I have a project and a Kickstarter that is nearly ready to present to the world. I'm looking for places and communities to share my excitement and possibly generate interest.

I moderate on a few forums, and I know the line between spam and advertizement is tiny. So I'm looking for ideas on how I can promote my stuff respectfully. Maybe we can make this thread into a resource for others who want to promote their stuff.

Here are some tactics I've learned from other forums. I don't know how many of them apply here, but that's number one...


Every community is unique. Learn about the community before promoting your stuff!
Established members of a community have an easier time of promoting their stuff for two reasons:
by participating in the community they learn what kind of posts are received well
they develop a reputation within the community

Provide quality content BEFORE promoting your stuff. Ask interesting questions and for every question you ask, try to give back to the community by answering two questions that you know the answer to (but don't talk out your ass or you'll get caught out).
Try not to write in terms of absolutes. Saying something is "true" or "wrong" when other people have experiences that contradict such claims, gets people's backs up and makes them less likely to respond to you in a positive way later.
When it does come time to promote your stuff, don't be a spammer. Posting to every single thread that comes up when you do a keyword search for "blue", without reading the thread first to see if it's relevant, is going to heap major hate on your project.
Start one thread. Add quality content to that thread. People don't like a post with one sentence and a link - they think it's spam or phishing. Instead, talk about your project, who you are, and why this link is worth clicking. A picture or video embedded in the post helps (another reason why steps 2 and 3 is so useful - it helps you learn how to use all the buttons)
Promote with a short signature and link. All those posts you made in step 3 will suddenly be links to your site and projects. - Now, this doesn't seem to apply for this forum because signatures aren't shown to non-logged-in users. But on other forums where signatures are encouraged. A pithy signature with a "follow" link at the bottom of quality posts both draws attention to your project and increases your sites SEO value.
Don't be afraid to talk up other people's stuff too. It shows that you are a well rounded human being that has interests outside their own ego. Just be aware of the community you are posting in and do so in a way that respects that community. 

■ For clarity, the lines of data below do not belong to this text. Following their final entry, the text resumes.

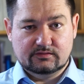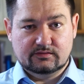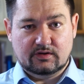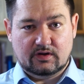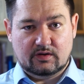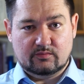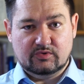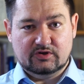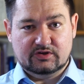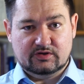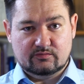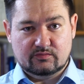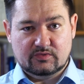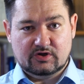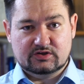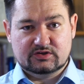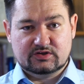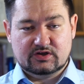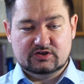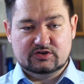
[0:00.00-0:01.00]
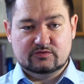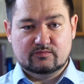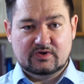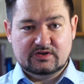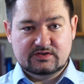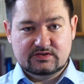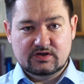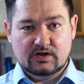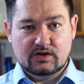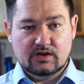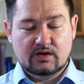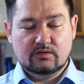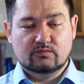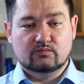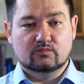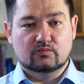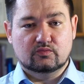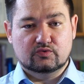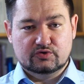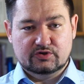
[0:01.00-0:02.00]
Об этом мы расскажем отдельно,
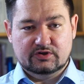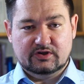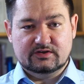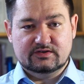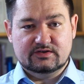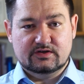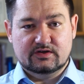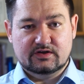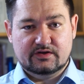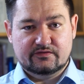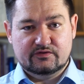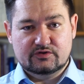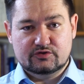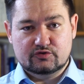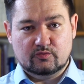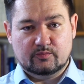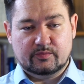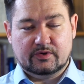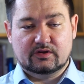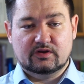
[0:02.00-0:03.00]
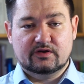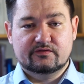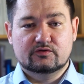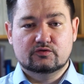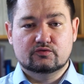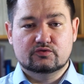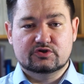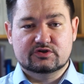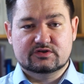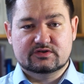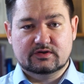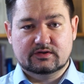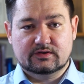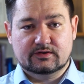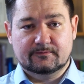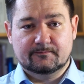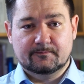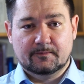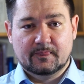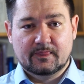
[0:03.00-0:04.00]
будет отдельное видео про лавину
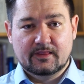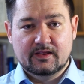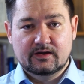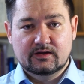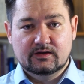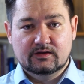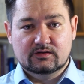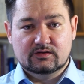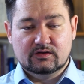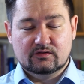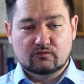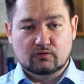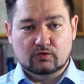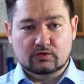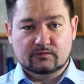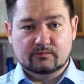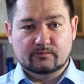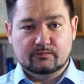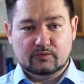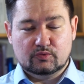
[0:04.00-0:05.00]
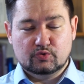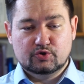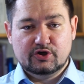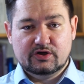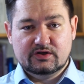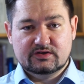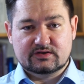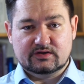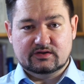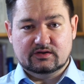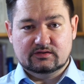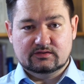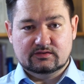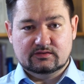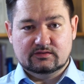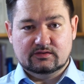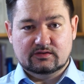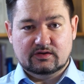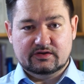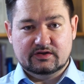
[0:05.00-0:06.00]
частоты. Так вот, получается,
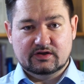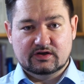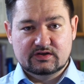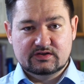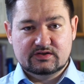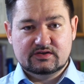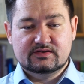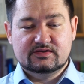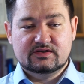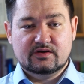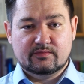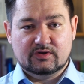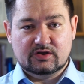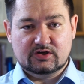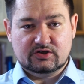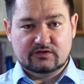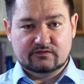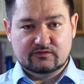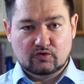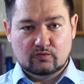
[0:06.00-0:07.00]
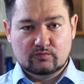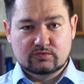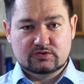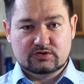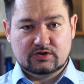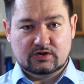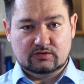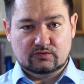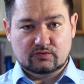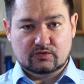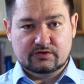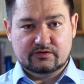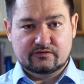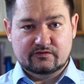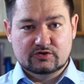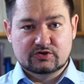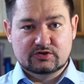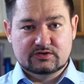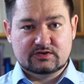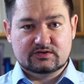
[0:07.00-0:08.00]
Энергосистема наш автобус, который
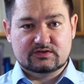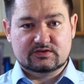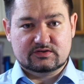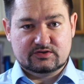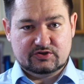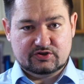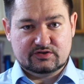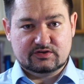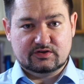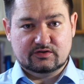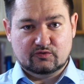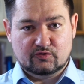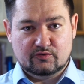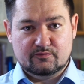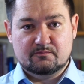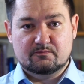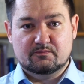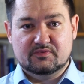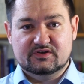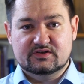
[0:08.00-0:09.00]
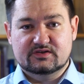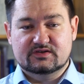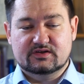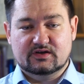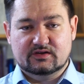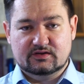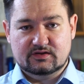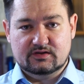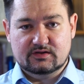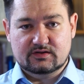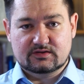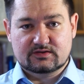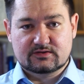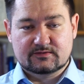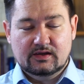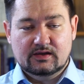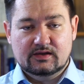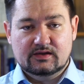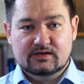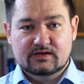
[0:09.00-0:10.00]
движется с частотой 50 Гц.
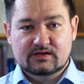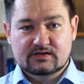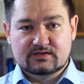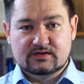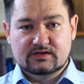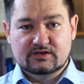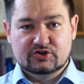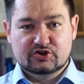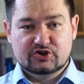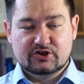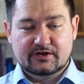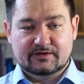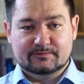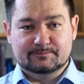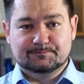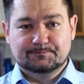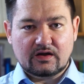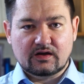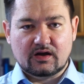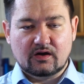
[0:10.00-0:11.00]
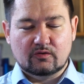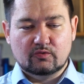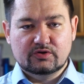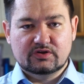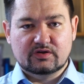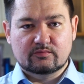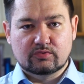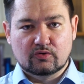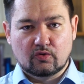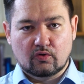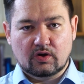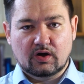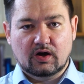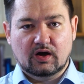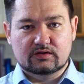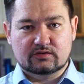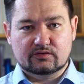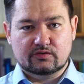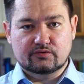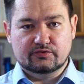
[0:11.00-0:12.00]
Если же какой-то блок
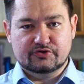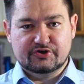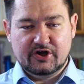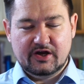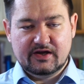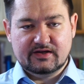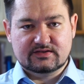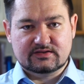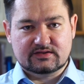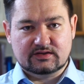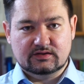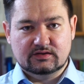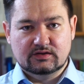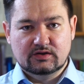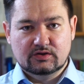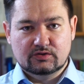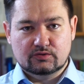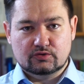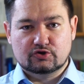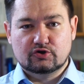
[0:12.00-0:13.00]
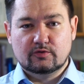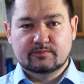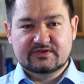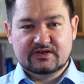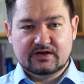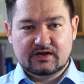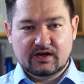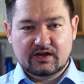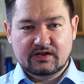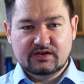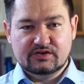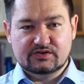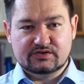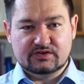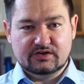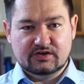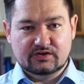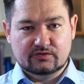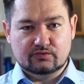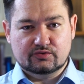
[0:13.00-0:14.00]
отключается, то чтобы
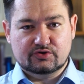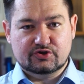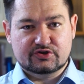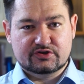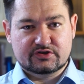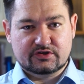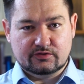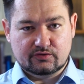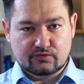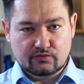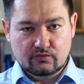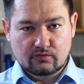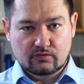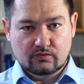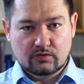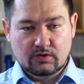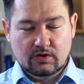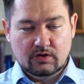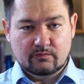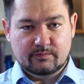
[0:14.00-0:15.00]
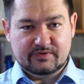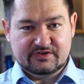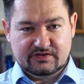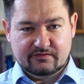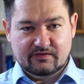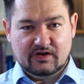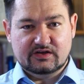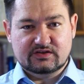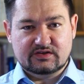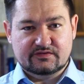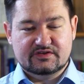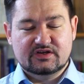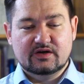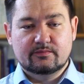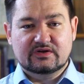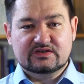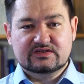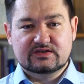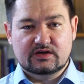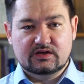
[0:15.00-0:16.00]
сохранить эту частоту, представляете,
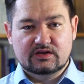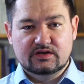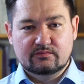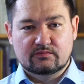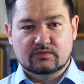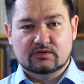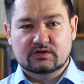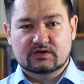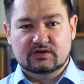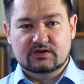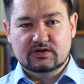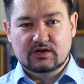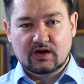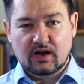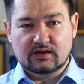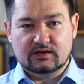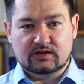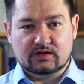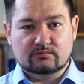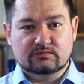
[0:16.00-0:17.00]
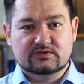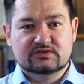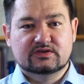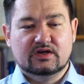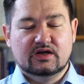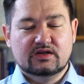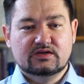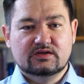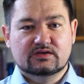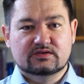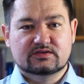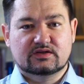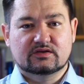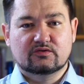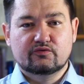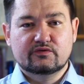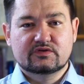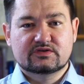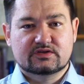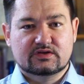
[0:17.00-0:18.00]
всем остальным генераторам стан
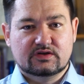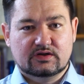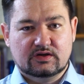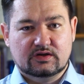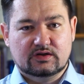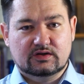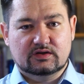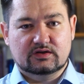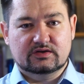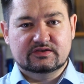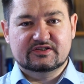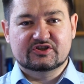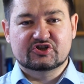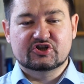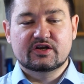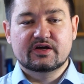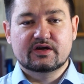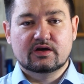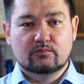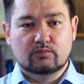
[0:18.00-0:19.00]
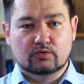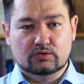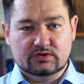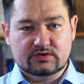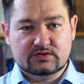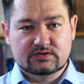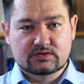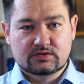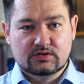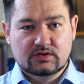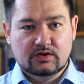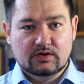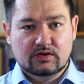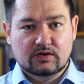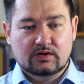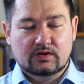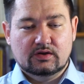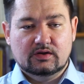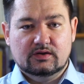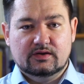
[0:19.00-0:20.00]
становится а, тяжелее работать.
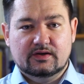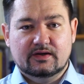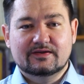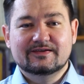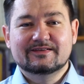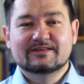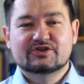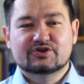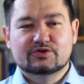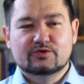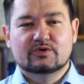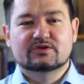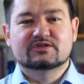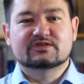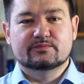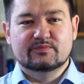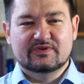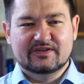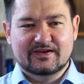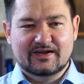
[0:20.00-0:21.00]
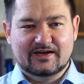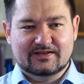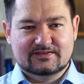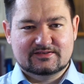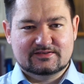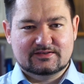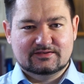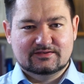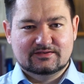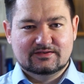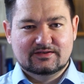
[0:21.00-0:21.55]
И они начинают замедляться.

have something to offer that is relevant to the group.
re-read point 1. This is the most important point.
So what do you think of my little list? It is what works in other forums but is it what works here? 

I've seen forums where people gang up on members the moment they mention something they are selling with cries of "spam" and "ban the spambot". I don't want that to happen to me because I feel what I'm creating is beautiful and wonderful and I'm hugely excited about it.

So I'm asking you all, what unique considerations do I need to take into account when promoting my stuff on Homesteading Today?


----------



## Alice In TX/MO (May 10, 2002)

There is one sub forum titled Barter Board. That's the place to post items for sale. Good luck!


----------



## fibrefarmer (Apr 24, 2018)

How does that differ from the vendor display forum?

any further tips on what this community feels is respectful self-promotion? Every community has its own flavour and I don't want to sour things as I like it here.


----------



## Alice In TX/MO (May 10, 2002)

Either place. Both.


----------



## Evons hubby (Oct 3, 2005)

I agree, we have a place here for vendors as well as the barter board if you're into trading rather than selling your wares. Please use ether or both depending upon your preference.


----------



## fibrefarmer (Apr 24, 2018)

That answers one question - where to put the thread.

What about the other issues?


----------



## Alice In TX/MO (May 10, 2002)

There are no other issues. You posted a list of your thoughts. Looked ok.


----------



## Evons hubby (Oct 3, 2005)

fibrefarmer said:


> How does that differ from the vendor display forum?
> 
> any further tips on what this community feels is respectful self-promotion? Every community has its own flavour and I don't want to sour things as I like it here.


Just be respectful of others, don't get caught up in gossip, personal attacks, and other such nonsense. We are a pretty easy going bunch.


----------